Tommy is haunted by the ghosts of the people he didn’t save, including Jimmy’s. The dead people follow him, talk to him, and haunt his dreams as well as his waking life.
When Tommy’s mother dies unexpectedly, his father begins to cry: “You know, my father cried a lot towards the end of his life. He never cried before then. Probably not even as a baby. But near the end, you looked at him cross-eyed, and he’d bust out bawling. It’s the ghosts, Tommy.”
Tommy suddenly takes a greater interest in this, “It’s the what?”
“All the people you’ve hurt, all the meanness you did. You get old, you stop moving a million miles a minute. It all comes back. It really shows up again. All you can do... All you can do is cry.” And he does. Too embarrassed, he waves Tommy off, “Go on, get out of here! Make your suck-ass coffee!”
Tommy and all the men in the firehouse and their families don’t know how to break. Leary and Tolan throw at their characters everything they can, making their lives as hard as possible, to see how they would react. To teach us, to teach the characters, and to teach themselves something more about human nature.
Three extreme examples of how tough things get and what happens then:
After his wife kidnaps the kids, sells the house, and disappears, Tommy hits rock bottom. He soaks himself in vodka, and lights the lighter, inching it closer towards his body.
Halfway through the show, just as his life is getting back in order, and as everything with his wife is good again, their son is killed in a mindless hit-and-run. How do you deal with something as horrible as that? And how does someone like Tommy, who can’t deal with anything, deal with something like that?

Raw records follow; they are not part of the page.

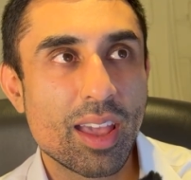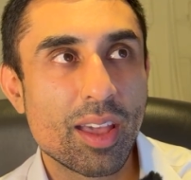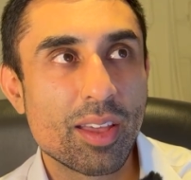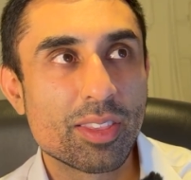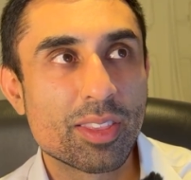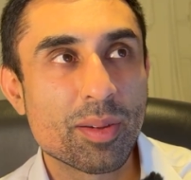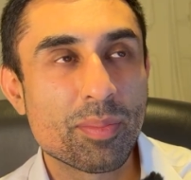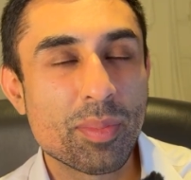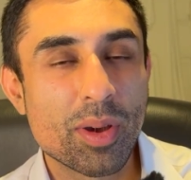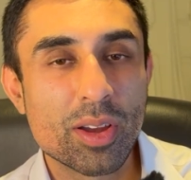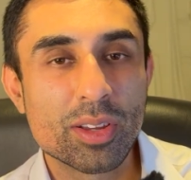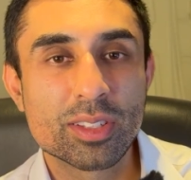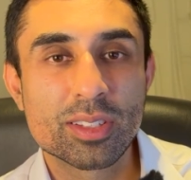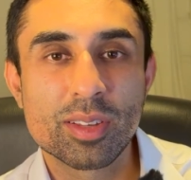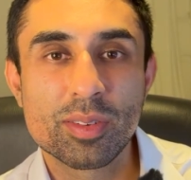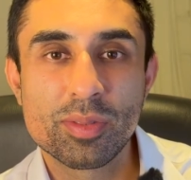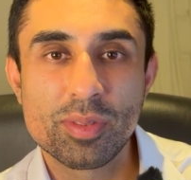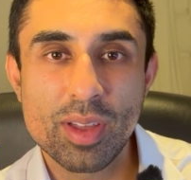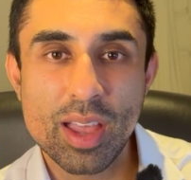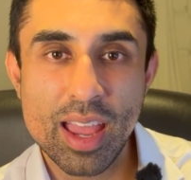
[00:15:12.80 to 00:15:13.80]
the most
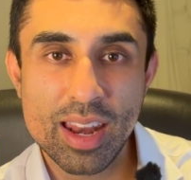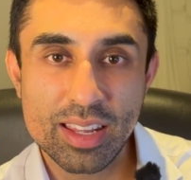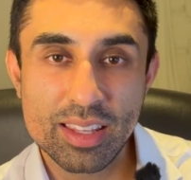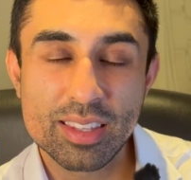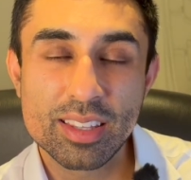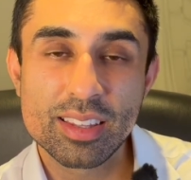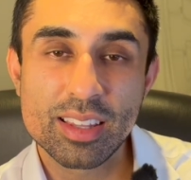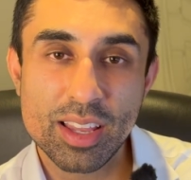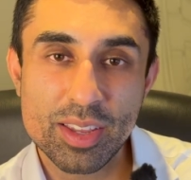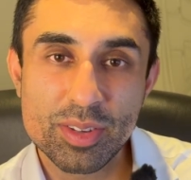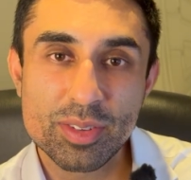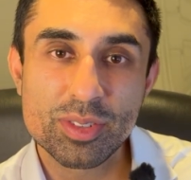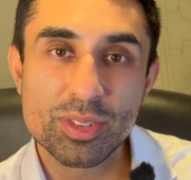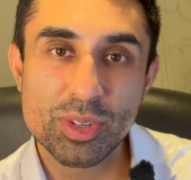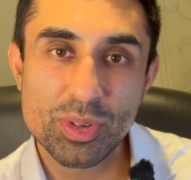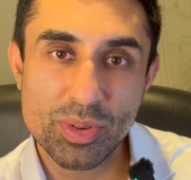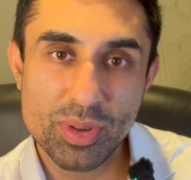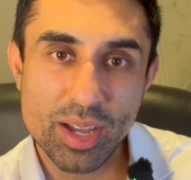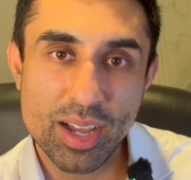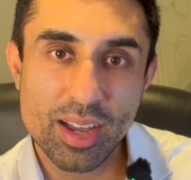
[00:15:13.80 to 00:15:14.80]
of anything that you
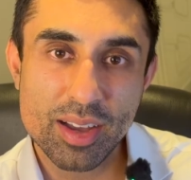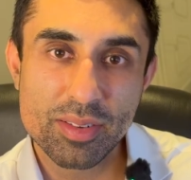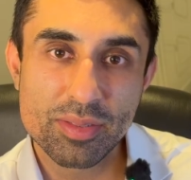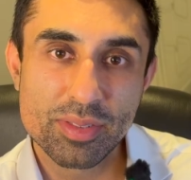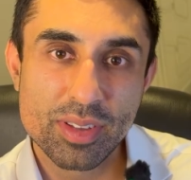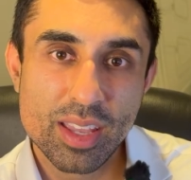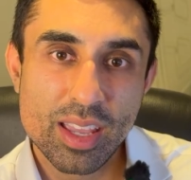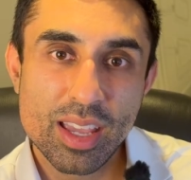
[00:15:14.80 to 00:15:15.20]
do have.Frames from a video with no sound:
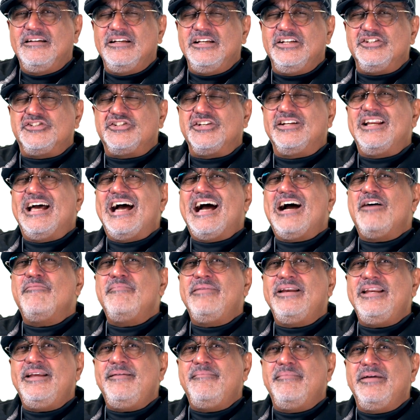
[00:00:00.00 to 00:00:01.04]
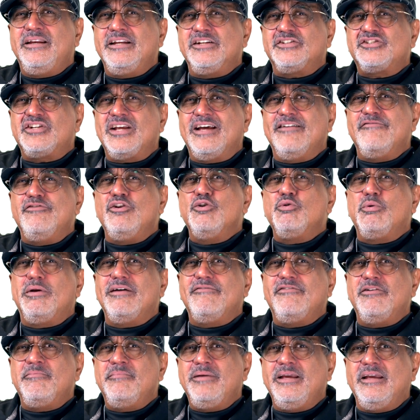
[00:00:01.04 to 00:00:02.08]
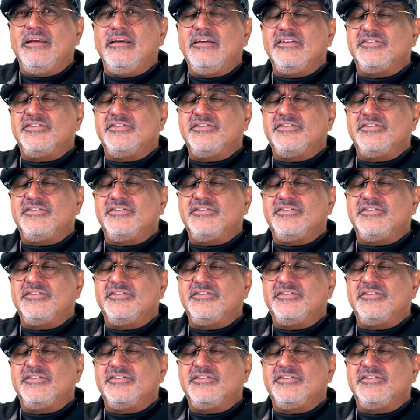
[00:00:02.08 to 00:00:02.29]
He said, "How many minutes have you given me?"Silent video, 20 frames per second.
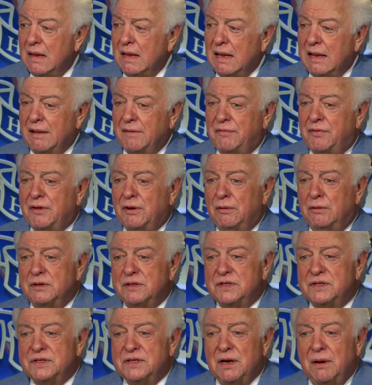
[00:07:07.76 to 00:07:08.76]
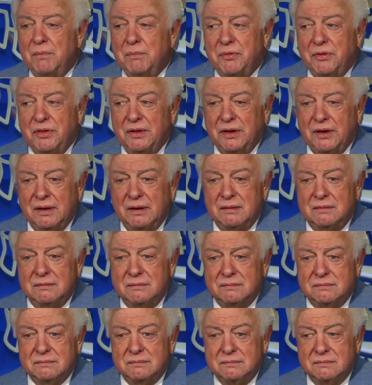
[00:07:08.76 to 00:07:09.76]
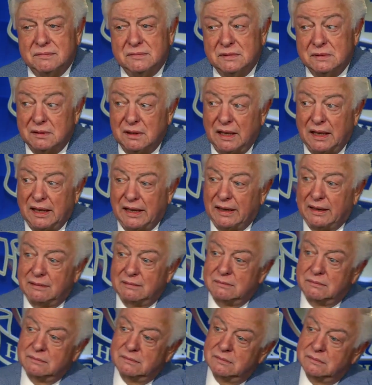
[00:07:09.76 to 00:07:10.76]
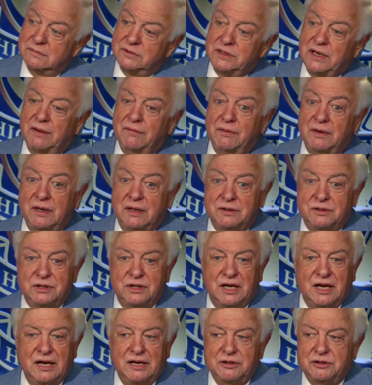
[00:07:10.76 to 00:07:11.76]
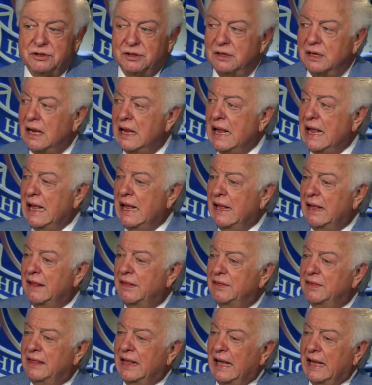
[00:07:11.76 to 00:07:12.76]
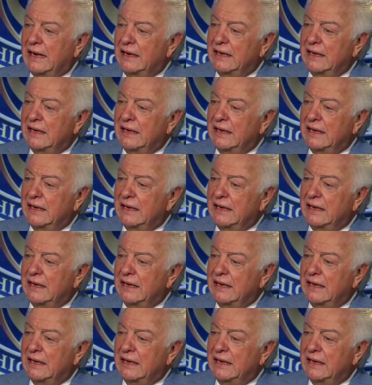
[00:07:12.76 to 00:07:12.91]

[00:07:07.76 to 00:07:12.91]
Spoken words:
If there is something like saving education that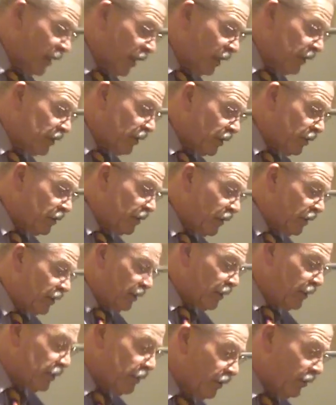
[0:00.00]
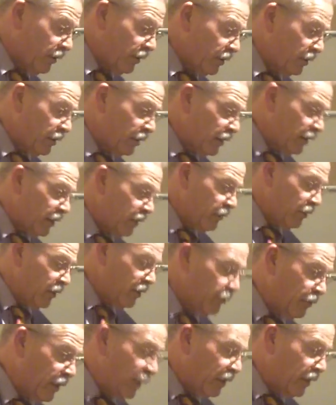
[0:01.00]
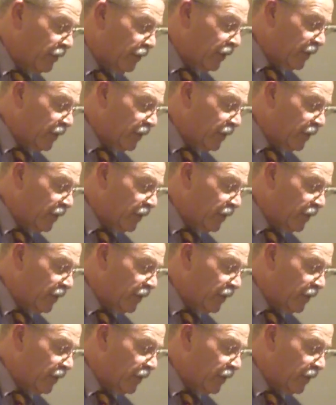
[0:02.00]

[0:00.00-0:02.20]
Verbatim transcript: about 16 years mm-hmm. old, it would have been,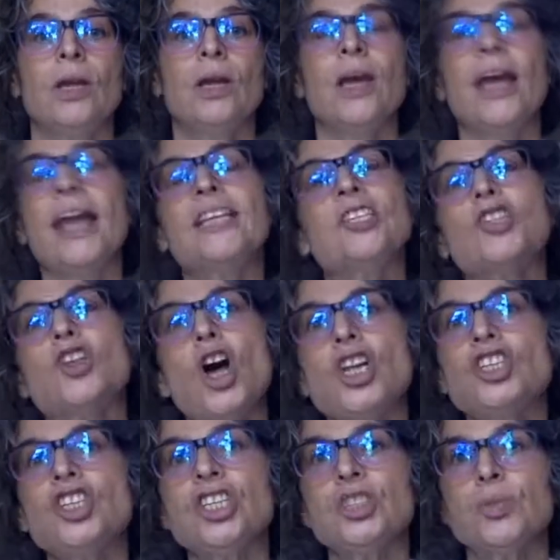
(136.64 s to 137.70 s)
It's
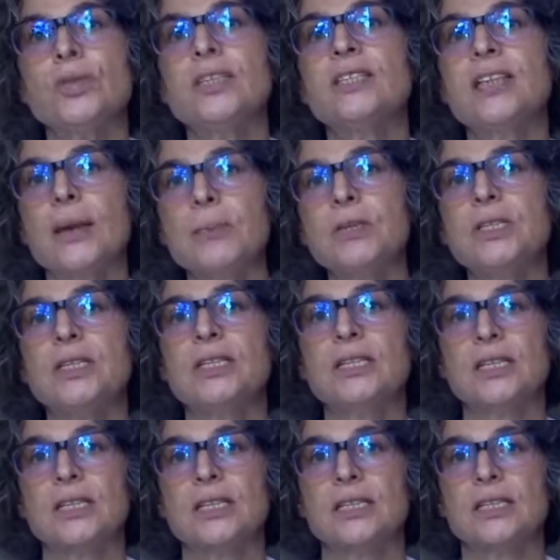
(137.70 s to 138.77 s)
not just with
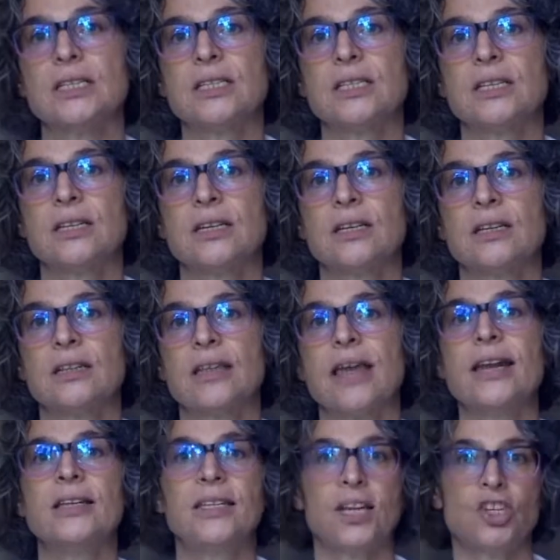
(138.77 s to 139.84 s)
substances that
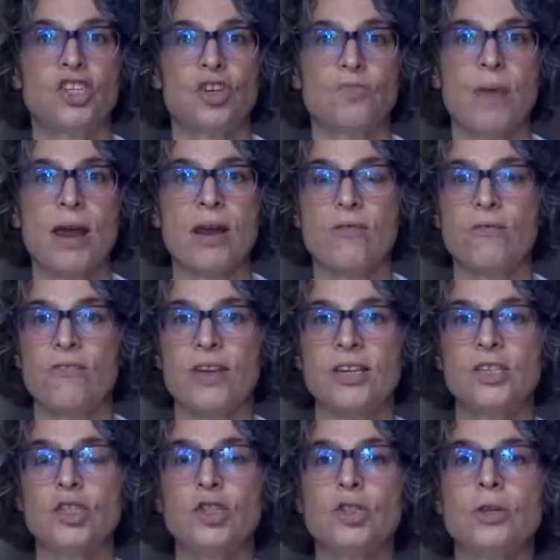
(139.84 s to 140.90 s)
addiction
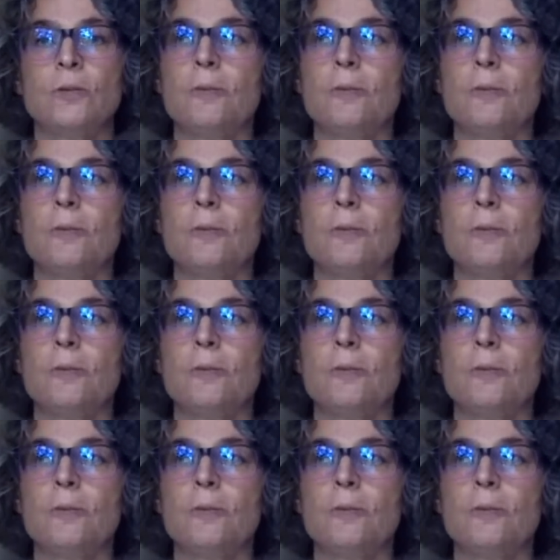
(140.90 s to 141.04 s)
manifests,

Another unbearable, unforgettable moment of television comes a few episodes later. His own brother is secretly sleeping with Tommy’s ex-wife. One episode revolves around the fact that one of the firefighters in Tommy’s firehouse is secretly sleeping with Tommy’s crazy sister, constantly telling us how Tommy beat her last boyfriend within an inch of his life. This helps set up Tommy’s mindset and, at the same time, blindside us to the main event. Towards the end of the episode, in a family event, Tommy sees his brother and his ex-wife touching under the table.
In an amazing piece of acting, Tommy completely loses it: We see the wires snap inside his brain, as he just looks at them. Then, with absolutely no warning, he leaps across the table, no longer entirely sane, and beats his brother. He throws him all over the place, then into the street, throws his head through the car of a window, kicks him, and, spitting on him, leaves him half-dead on the road.
There is a difference between this drama in Rescue Me and the dramatic turns that appear in shows like ER and Third Watch. The last two have drama for drama's sake, because it keeps the audience glued to the set. Something is burning inside Leary, and he and Tolan keep writing situations that return to the same thing: breaking the unbreakable people. And during that process, Leary makes us feel for an hour what he feels all the time, and we all learn something about human nature.